NPD demonstriert gegen Asylbewerber
Derweil formiert sich in Eisenach Widerstand gegen Asylbewerber: Für Ende August wurde von der NPD zu einer Demonstration aufgerufen. Unterdessen meldet sich auch das Landeskommando der Bundeswehr zu Wort. Der dortige Kommandeur, Oberst Norbert Reinelt, legt Wert auf die Feststellung, dass der Kreis keinen Antrag auf Errichtung eines Zeltlagers für Flüchtlinge auf dem Gelände der Salzunger Kaserne gestellt hat. Zudem will er dem möglicherweise entstandenen Eindruck entgegentreten, dass die Bundeswehr erbetene Hilfe ausgeschlagen habe. „Die Bundeswehr ist immer bereit, bei Katastrophen oder solchen nationalen Aufgaben wie sie hier gegeben ist, zu unterstützen“, so Reinelt gegenüber dieser Zeitung. Eine Entscheidung, ob die Bundeswehr mit Zelten für einen anderen Standort helfen könne, sei noch nicht gefallen, werde aber zeitnah gefällt.

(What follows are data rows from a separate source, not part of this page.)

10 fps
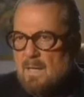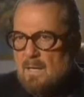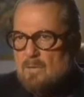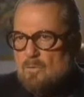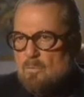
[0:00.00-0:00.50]

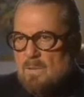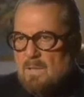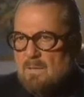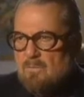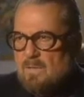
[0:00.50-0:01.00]
now to
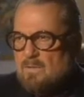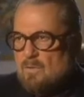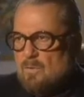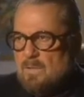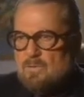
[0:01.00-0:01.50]
believe that
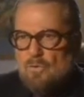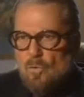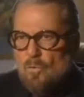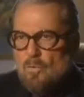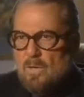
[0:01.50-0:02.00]
there is
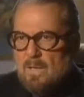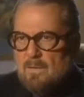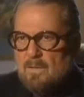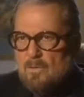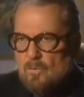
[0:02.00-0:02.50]
order
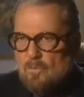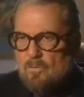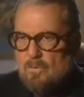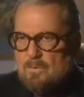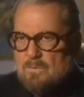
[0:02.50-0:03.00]
in the
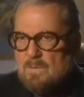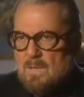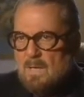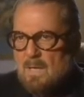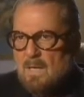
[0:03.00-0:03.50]
universe,
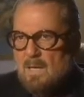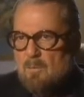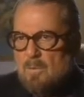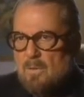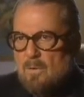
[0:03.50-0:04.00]

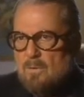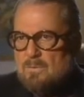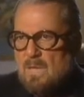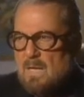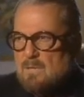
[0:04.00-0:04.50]

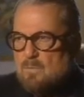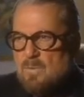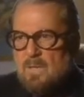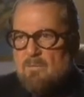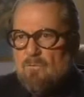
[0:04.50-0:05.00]
because as
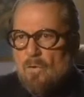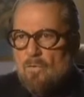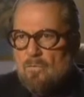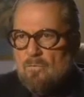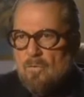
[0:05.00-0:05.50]
we get
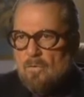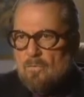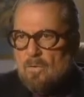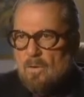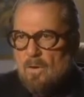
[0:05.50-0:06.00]
farther and
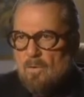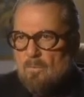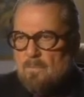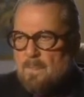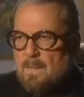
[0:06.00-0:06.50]
farther
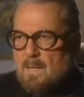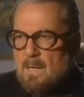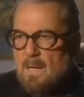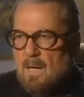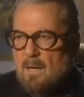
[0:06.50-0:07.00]
along,
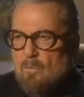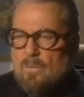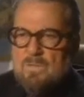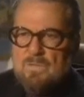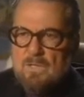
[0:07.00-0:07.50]

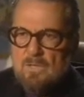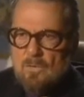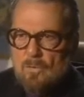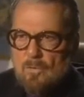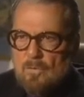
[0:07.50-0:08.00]
we see the
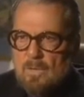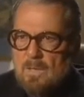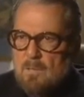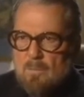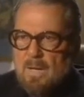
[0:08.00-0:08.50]
order.
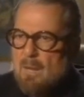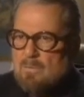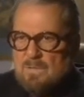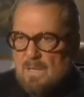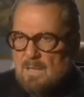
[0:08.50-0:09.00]
But I
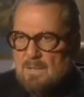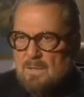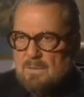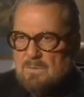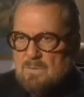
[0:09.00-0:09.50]
was an
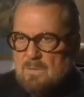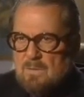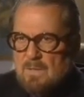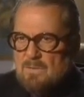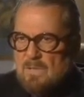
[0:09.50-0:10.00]
atheist.
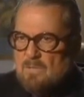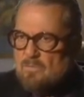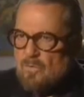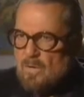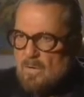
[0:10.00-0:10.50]
Now see, it's
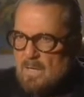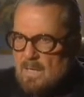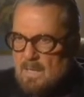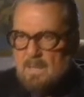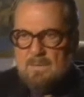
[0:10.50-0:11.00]
very
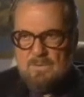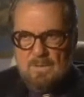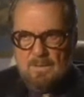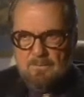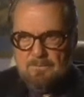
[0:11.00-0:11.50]

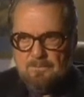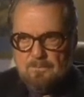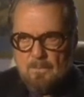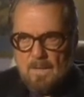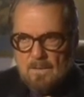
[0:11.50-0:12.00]
easy
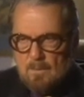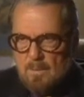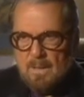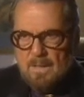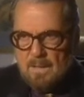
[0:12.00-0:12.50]
to
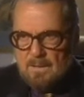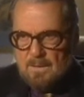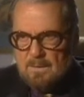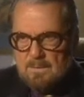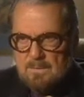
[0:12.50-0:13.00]
be an
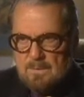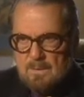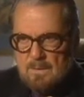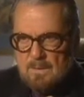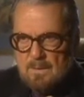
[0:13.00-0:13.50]
atheist
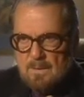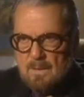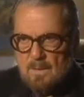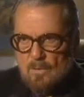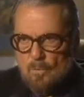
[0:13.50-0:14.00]

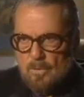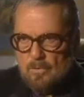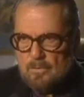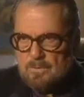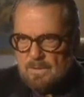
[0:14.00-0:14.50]
when
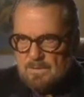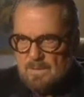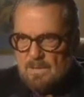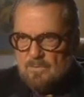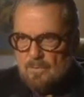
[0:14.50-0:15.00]
you're
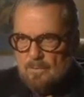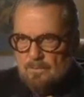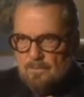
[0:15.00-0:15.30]
successful.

Kommentar: Absurde Parolen
Julia Stadter. Foto: Michaelis Julia Stadter. Foto: Michaelis
Was sind denn bitteschön „Überfremdungsextremisten“? Oder gar „Asylfunktionäre“? Die NPD ruft zu einer Demonstration in Eisenach auf und haut mit konstruierten Parolen um sich, die Dinge vermischen, die überhaupt nicht zusammengehören, um Angst zu schüren und nach neuen Mitgliedern zu fischen. Schaut man sich die Parolen einmal genauer an, sind sie sogar richtig absurd: „Überfremdung“ bedeutete einst als betriebswirtschaftlicher Begriff, dass zu viel Fremdkapital im Unternehmen war, wurde während der NS-Zeit aber rassistisch umgedeutet. Unter diesem Begriff sammelt sich undifferenzierte Fremdenfeindlichkeit, was den Ausdruck 1993 zum Unwort des Jahres werden ließ. „Überfremdungsextremist“ ähnelt daher dem schwarzen Schimmel: Extremisten setzen sich für eine von ihnen absolut gesetzte Ideologie ein. Wie können denn nun unterschiedliche Kulturen extremistisch sein, sie sind doch schon aus sich selbst heraus pluralistisch? Da fehlt jede Logik. Und was „Asylfunktionäre“ anbelangt: Wer profitiert denn vom Asyl? – Die Menschen, die durch die Flucht aus ihrer Heimat, wo sie alles Hab und Gut, Freunde und Familie zurücklassen, und dafür bloß das pure Recht auf Leben gewinnen? Die NPD spielt hier mit Ängsten und vermengt globale Probleme: Terrorismus, Flüchtlinge, Politikverdrossenheit und die soziale Schere. Sie maßt sich in ihrem Aufruf sogar an, damit für die „schweigende Mehrheit“ zu sprechen. Eisenach muss zeigen, dass gegen diese Wortverdreher nicht geschwiegen wird.